Segr vetrgǫmul, — veit ekki sú —
ok tvévetr segr, — trúik eigi at heldr —
en þrévetr segr, — þykkira mér glíkligt —
kveðr mik róa á merar hǫfði,
en þik, konungr, þjóf míns féar!
Vetrgǫmul segr—sú veit ekki—, ok tvévetr segr—trúik eigi at heldr—, en þrévetr segr—þykkira mér glíkligt—, kveðr mik róa á hǫfði merar, en þik, konungr, þjóf féar míns!
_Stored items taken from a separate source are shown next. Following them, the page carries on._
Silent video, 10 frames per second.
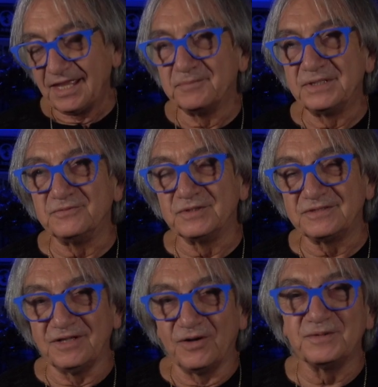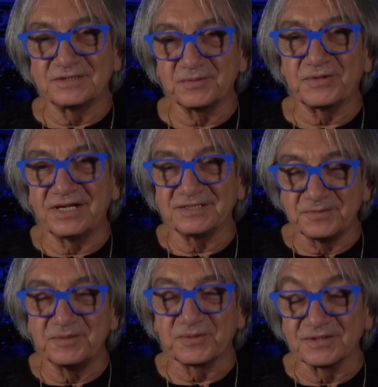But what always surprised
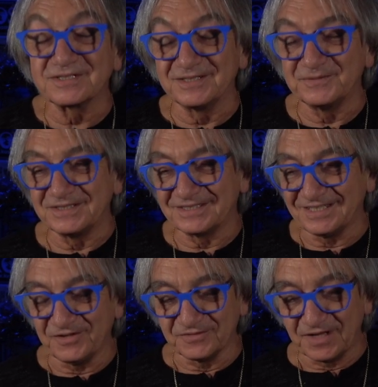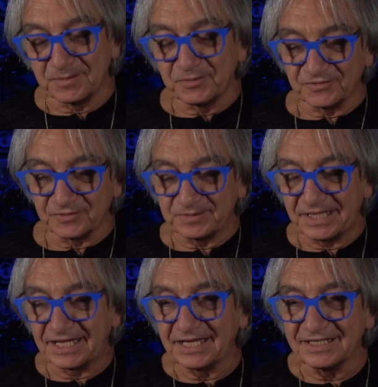me personally was your vibraphone
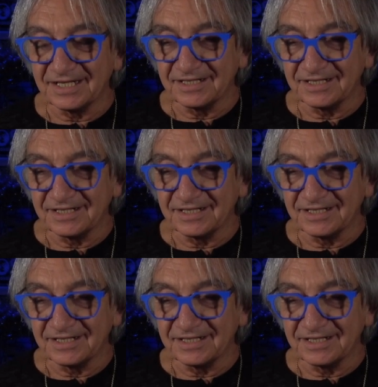playing and,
The one-year-old says—she knows nothing—, and the two-year-old says—I don’t believe it either—, but the three-year-old says—it doesn’t seem likely to me—, she claims I’m rocking on a mare’s head, and that you, king, are the thief of my property!
Mss: H(80v), Hr(56vb) (H-Hr); Mork(21r) (Mork); F(56va), E(30v), J2ˣ(303v), 42ˣ(5v)
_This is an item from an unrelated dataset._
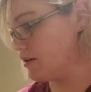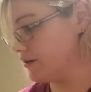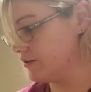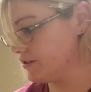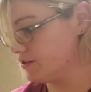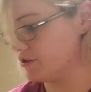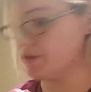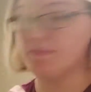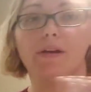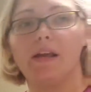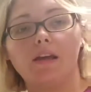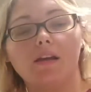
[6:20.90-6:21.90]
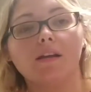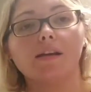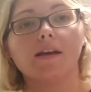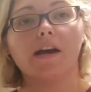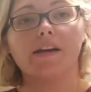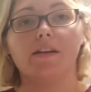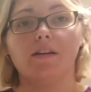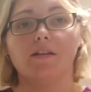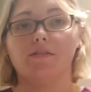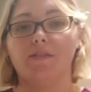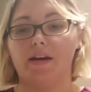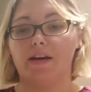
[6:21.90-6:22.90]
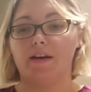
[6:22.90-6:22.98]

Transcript: our determining kind of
Readings: [1] vetrgǫmul: ‘vetrgo[…]’ Mork [2] veit: ‘[…]it’ Mork; ekki: eigi J2ˣ, 42ˣ [3] ok: om. F, 42ˣ; tvévetr segr: segr tvévetr F; segr: om. Hr [4] at heldr: om. 42ˣ; at: því Hr [5] en: en ef Hr, om. E, J2ˣ, 42ˣ [6] þykkira: so Mork, F, E, J2ˣ, þykkjat H, Hr, þykki 42ˣ; glíkligt: so Mork, líkligt H, F, E, J2ˣ, 42ˣ, líkara Hr
Editions: Skj AI, 427, Skj BI, 397, Skald I, 196, NN §2983; Fms 6, 446-7 (Ólkyrr ch. 7); Mork 1867, 129, Mork 1928-32, 295, Andersson and Gade 2000, 283-4, 483 (Ólkyrr); F 1871, 260, E 1916, 107 (Ólkyrr).
Context: King Óláfr puts a farmer to the test to find out whether he can divine birds’ talk. He cuts the head off the farmer’s mare, wraps it, puts it on his ship and seats the farmer on top of the bundle. Three crows fly over the ship cawing, and the king asks the farmer what they say. The farmer replies with this st.
Notes: [All]: This episode is very much out of keeping with what we know about the character of Óláfr kyrri from prose and poetic sources, and the tenor of the st. itself is profoundly sceptical and anti-royal. It is possible that the anecdote derives from echoes of the Dan. tradition about King Óláfr Tryggvason of Norway (r. 995-1000). According to Saxo (2005, I, 10, 11, 6, pp. 648-9), Óláfr, despite his baptism and conversion to Christianity, was beholden to sooth-sayers who helped him divine the future, and Adam of Bremen (ed. Schmeidler 1917, 101) tells us that Óláfr relied on the prognostication of birds, which earned him the nickname Craccabben ‘Crows’ Bones’. — [6] þykkira mér glíkligt ‘it doesn’t seem likely to me’: The metre is fornyrðislag, and this l. is in málaháttr. Kock (Skald; NN §2983) deletes the pron. mér ‘to me’ to restore a tetrasyllabic l. (with neutralisation in metrical position 2). However, the pron. occurs in all mss, and metrical constraints were often relaxed in occasional verse. — [7] kveðr ‘she claims’: There is no overt subject here, but because of the pron. sú f. nom. sg. ‘she’ (lit. ‘that one’) (l. 2), a f. form of the subject has been provided. The adjectives tvévetr ‘the two-year-old’ (l. 3) and þrévetr ‘the three-year-old’ can be either f. or m. nom. sg.